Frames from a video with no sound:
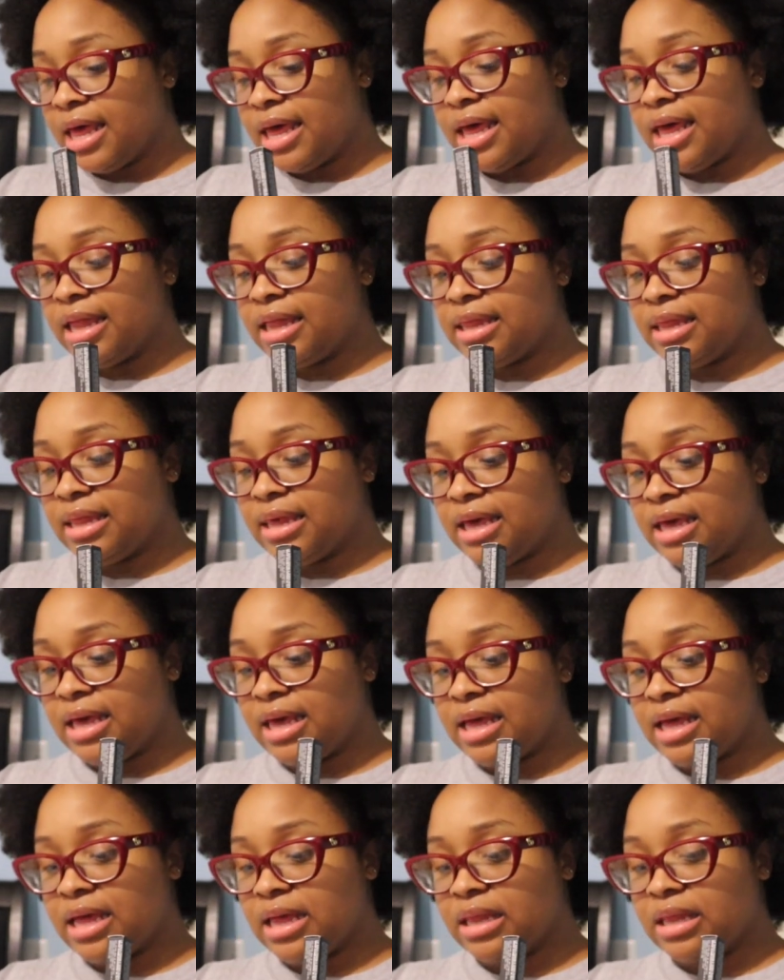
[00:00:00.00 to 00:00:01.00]
and
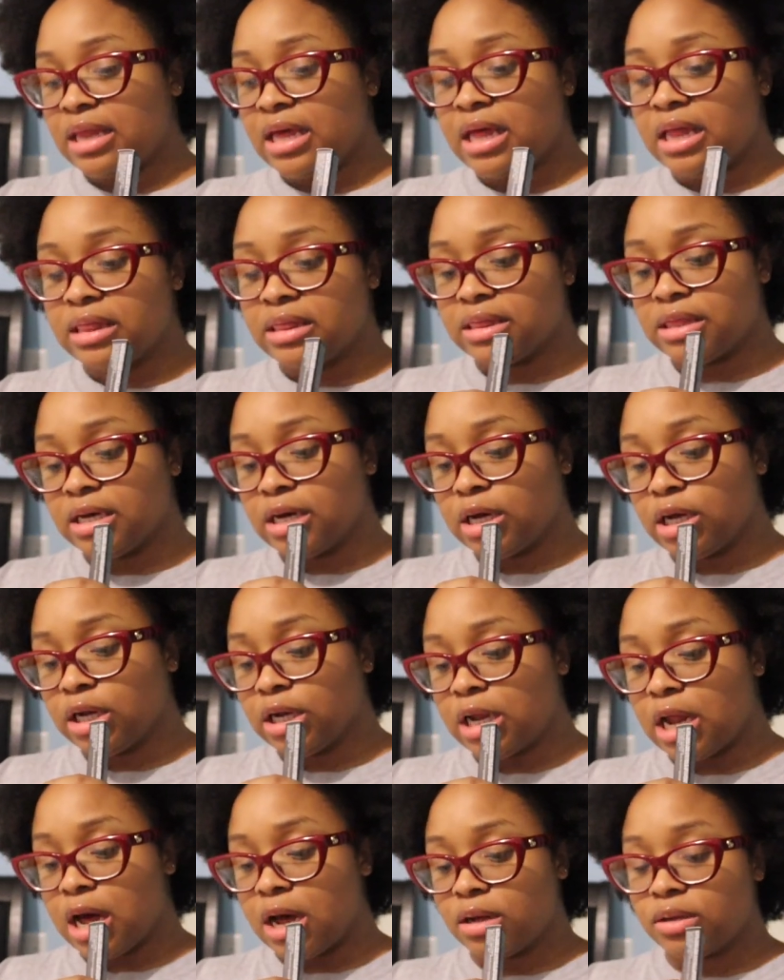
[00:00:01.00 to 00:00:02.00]
then the
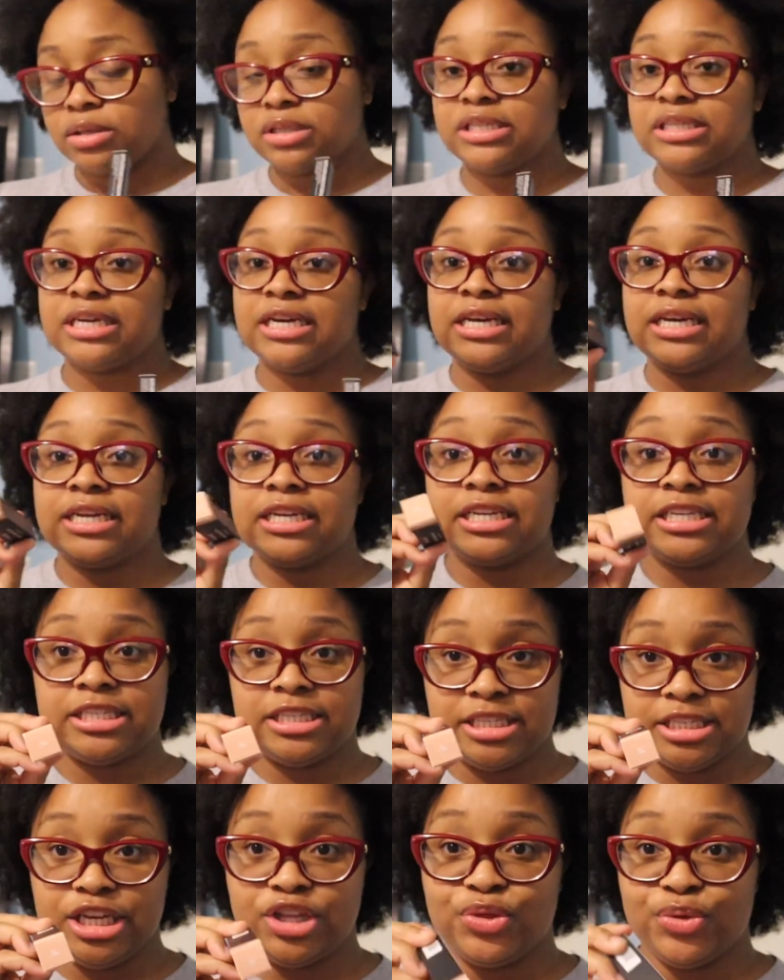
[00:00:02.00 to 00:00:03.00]
gloss in
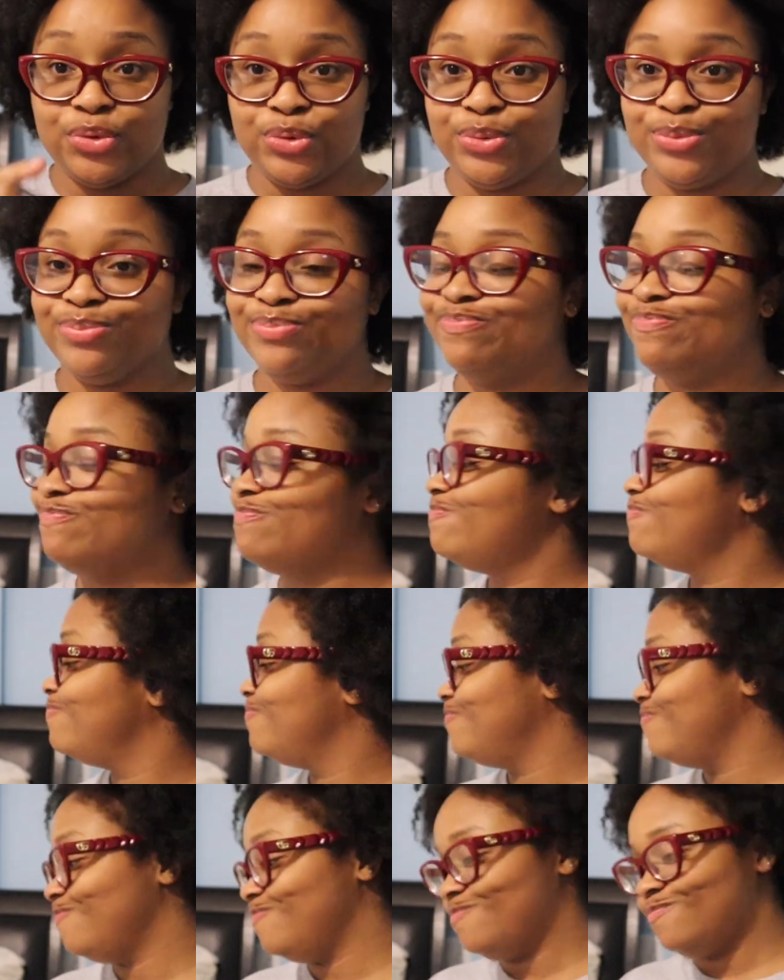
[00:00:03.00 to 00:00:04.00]
see through.
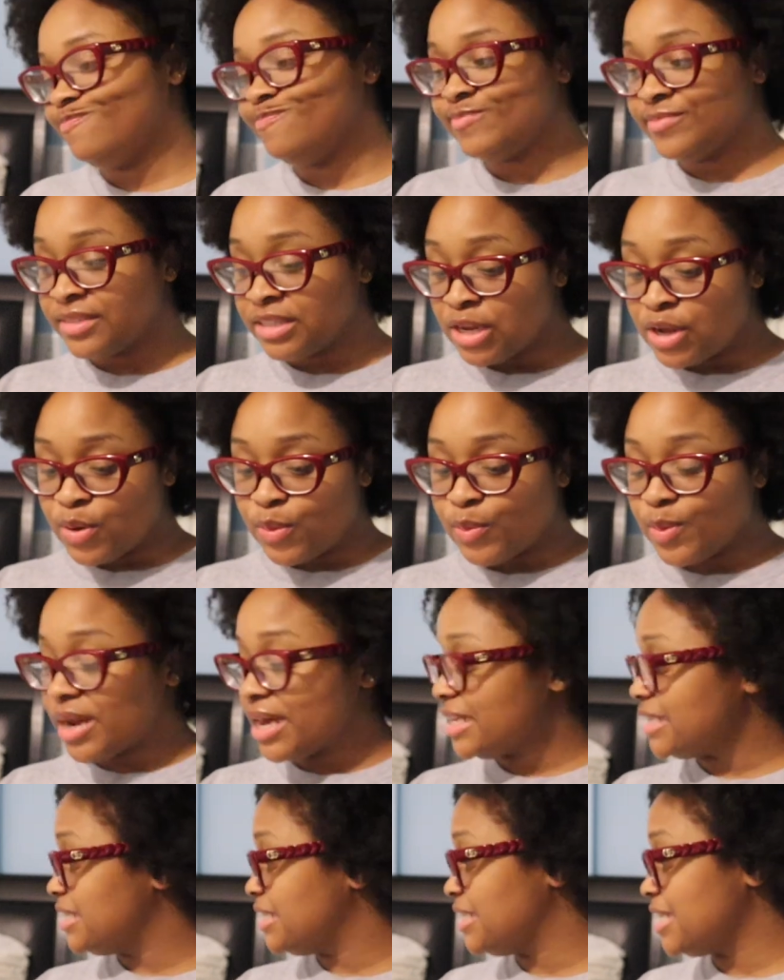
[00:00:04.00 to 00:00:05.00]
When
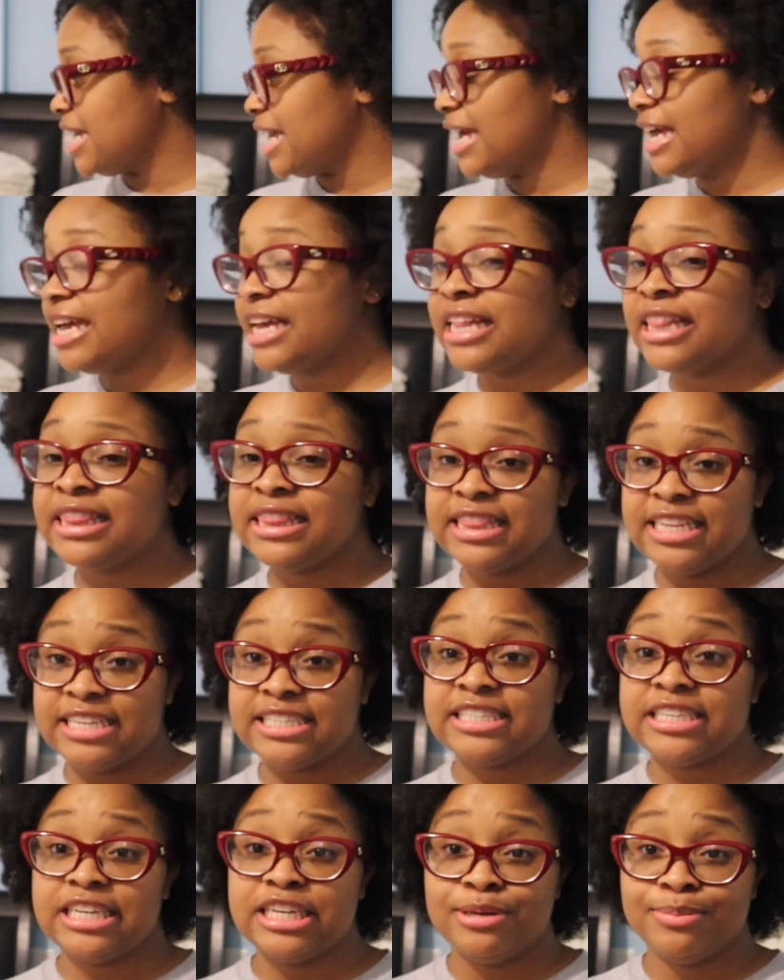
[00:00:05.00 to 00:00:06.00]
I say
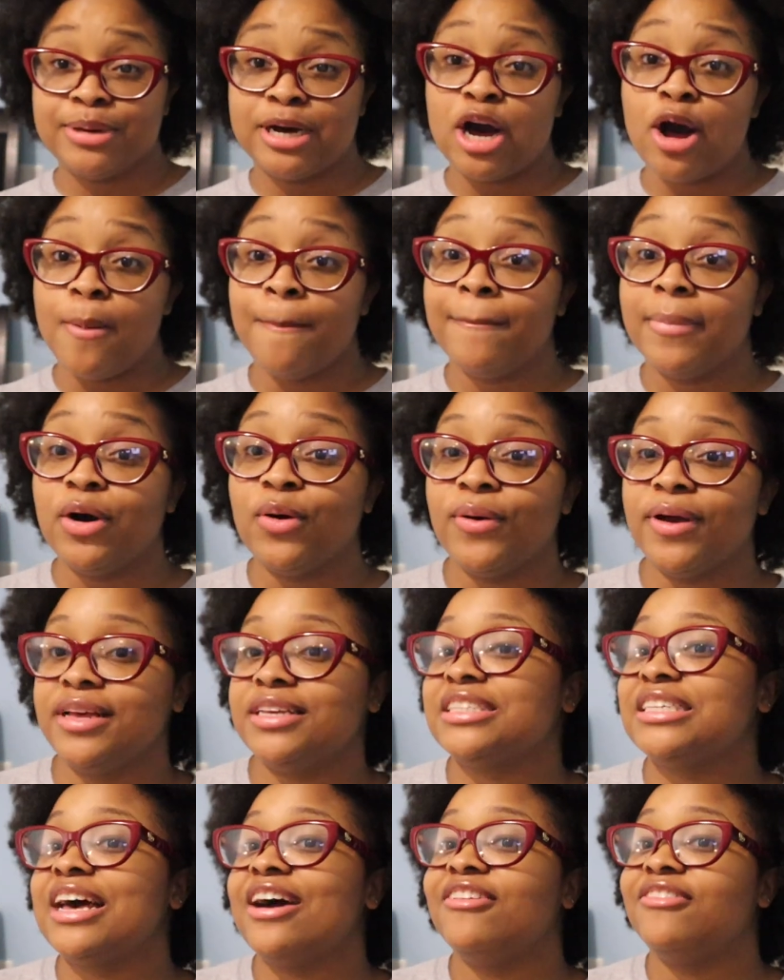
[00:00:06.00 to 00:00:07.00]
this lip combo
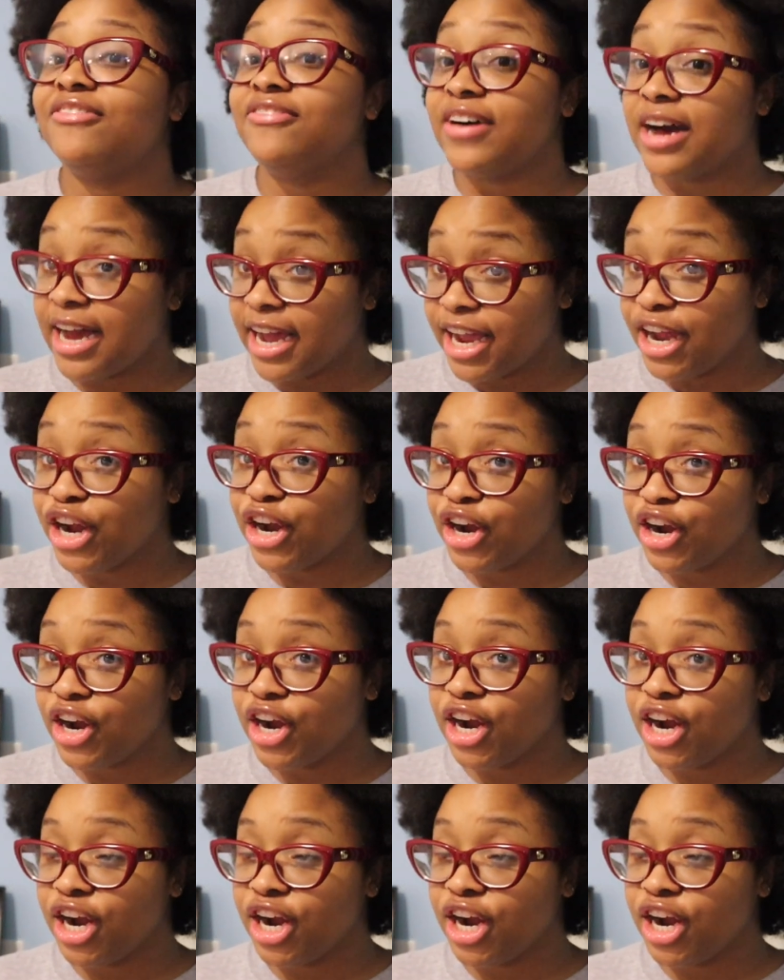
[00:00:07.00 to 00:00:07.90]
is fire,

» Task prompt
Please copy only the lines from the one that contains "[00:00:04.00 to 00:00:05.00]" through the last line of the records, exactly, and keep every picture out of the copy.

» Answer section
[00:00:04.00 to 00:00:05.00]
When
[00:00:05.00 to 00:00:06.00]
I say
[00:00:06.00 to 00:00:07.00]
this lip combo
[00:00:07.00 to 00:00:07.90]
is fire,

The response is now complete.